Cell-based architecture: each cell is an isolated, complete deployment serving a subset of users; failure in Cell A1 (highlighted) doesn't affect A2 or A3.

How it works:

Workload is partitioned into isolated cells
Each cell is a complete, independent deployment
Cells don’t share state with other cells
Users are routed to a specific cell (by user ID, tenant, geography)
Cell failure affects only users assigned to that cell

When to choose:

Blast radius limitation is critical
Multi-tenant systems where tenant isolation is required
Gradual rollout of changes (per-cell deployment)
High availability requirements where zone/region failures are unacceptable

Key characteristics:

Blast radius: Limited to cell size (e.g., 1/N of users)
Independence: Cells don’t communicate with each other
Scaling: Add more cells rather than scaling cell size
Complexity: Cell routing, cross-cell operations (rare)
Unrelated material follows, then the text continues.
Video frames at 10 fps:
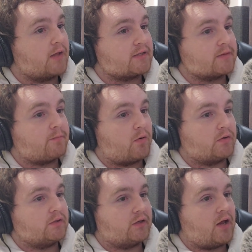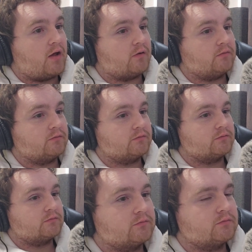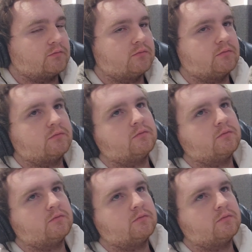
That's important to know. I need to focus.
Cell sizing considerations:

Cell Size	Blast Radius	Cost Efficiency	Operational Overhead
Small (1% of users)	Minimal	Lower	Higher (more cells)
Medium (10% of users)	Moderate	Balanced	Moderate
Large (25% of users)	Higher	Higher	Lower

Real-world example (Slack):

Slack migrated to cell-based architecture after availability zone outages:

Each AZ contains a completely siloed backend deployment
Services only communicate within their AZ
Failure in one AZ is contained to that AZ
Can drain affected AZ within 5 minutes
Traffic shifted gradually (1% granularity)
Edge load balancers (Envoy) distributed across regions

Result: AZ failures no longer cascade; graceful degradation affects subset of users.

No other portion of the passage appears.